Items listed in a dataset:
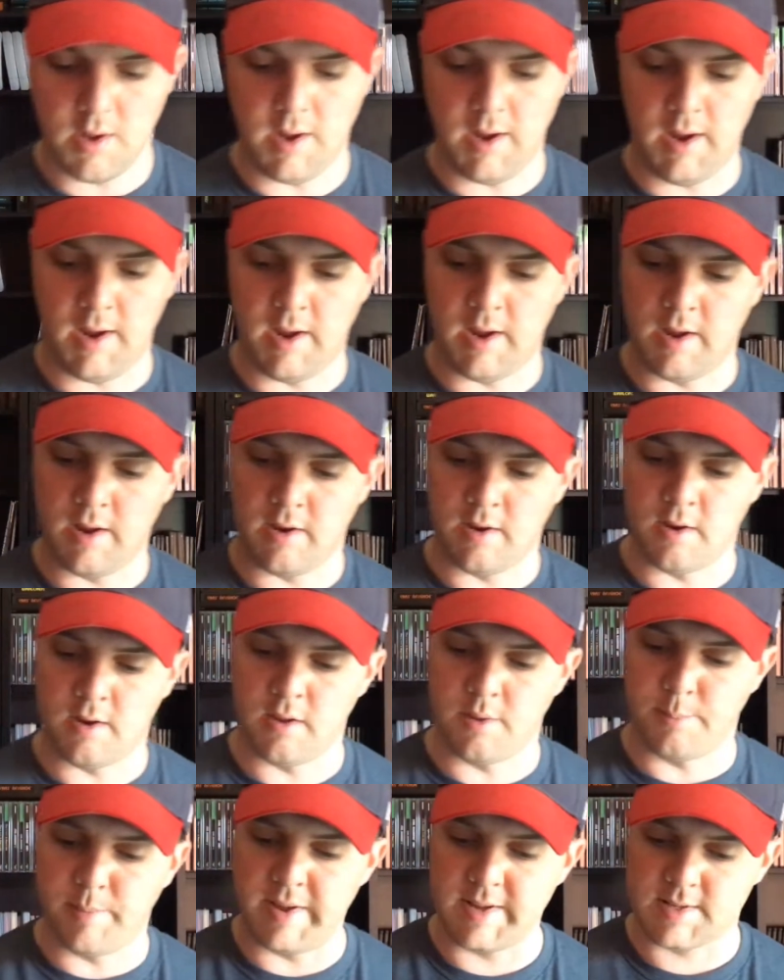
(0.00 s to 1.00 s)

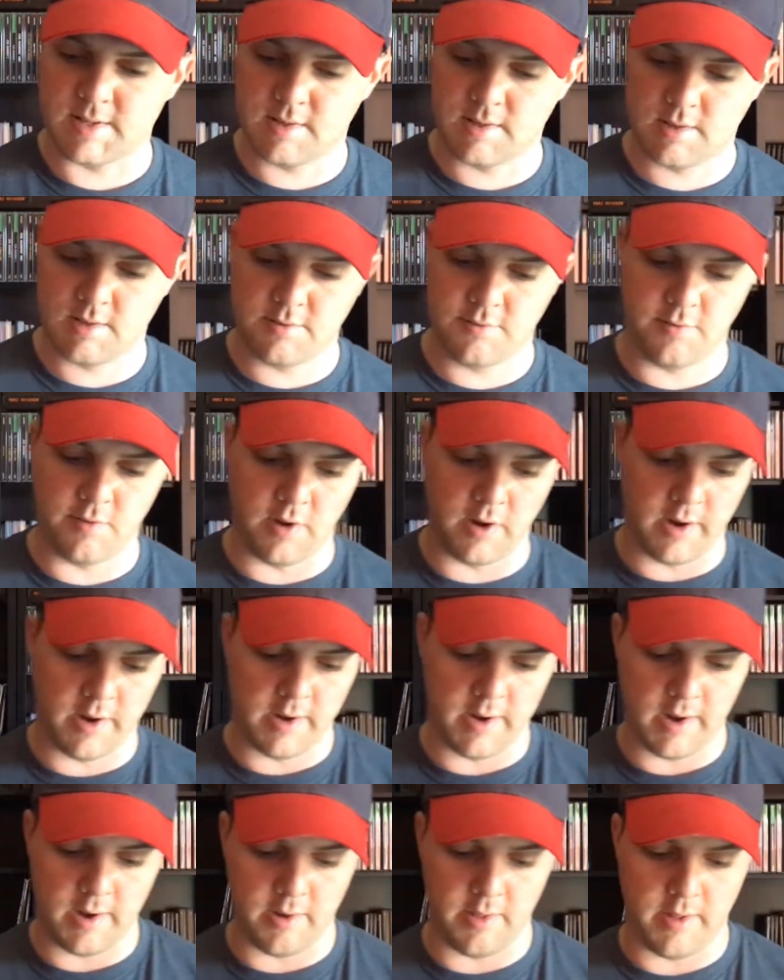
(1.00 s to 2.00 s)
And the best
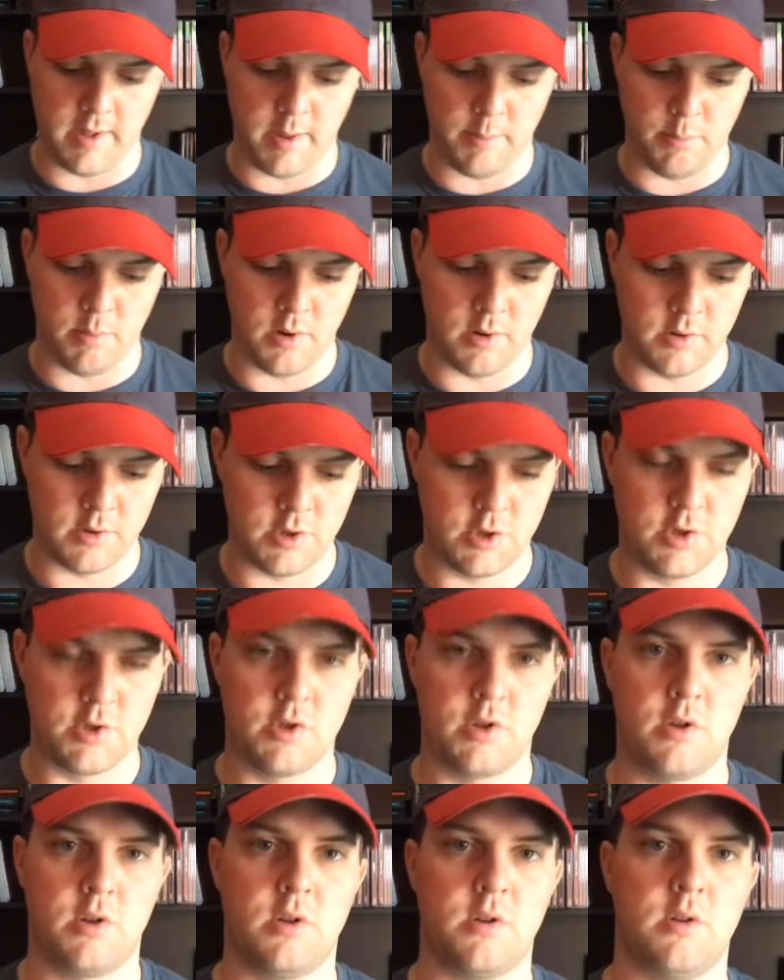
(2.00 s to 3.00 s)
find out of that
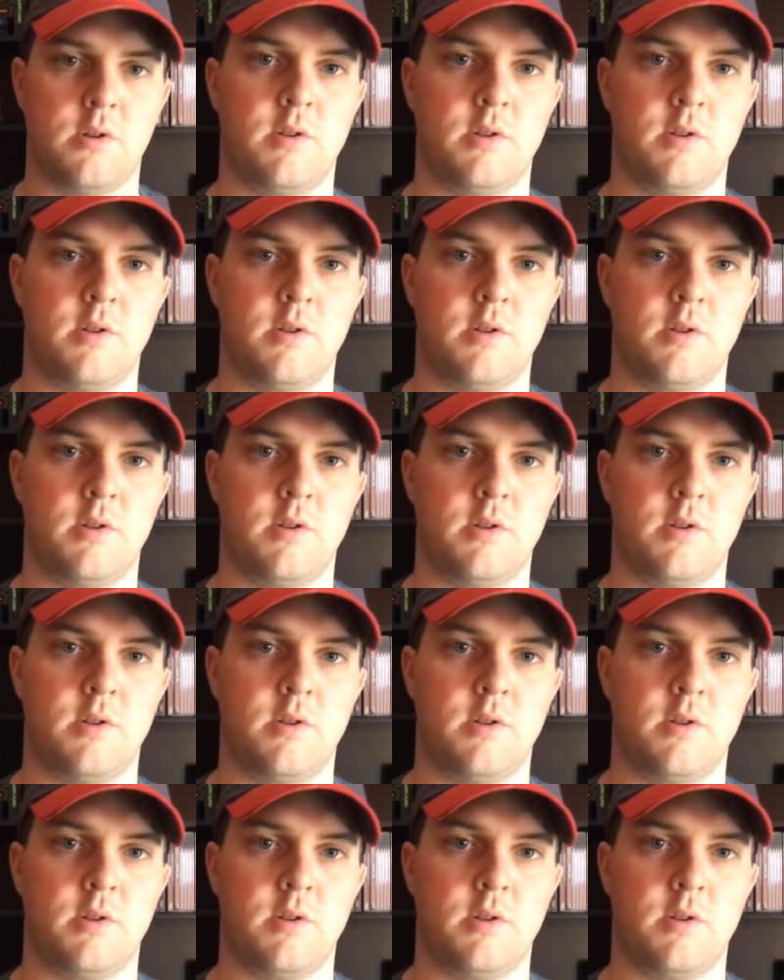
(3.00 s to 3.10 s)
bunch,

[The task] Word for word, restate all of the records. Exclude the pictures.

[Output for this exercise]
(0.00 s to 1.00 s)

(1.00 s to 2.00 s)
And the best
(2.00 s to 3.00 s)
find out of that
(3.00 s to 3.10 s)
bunch,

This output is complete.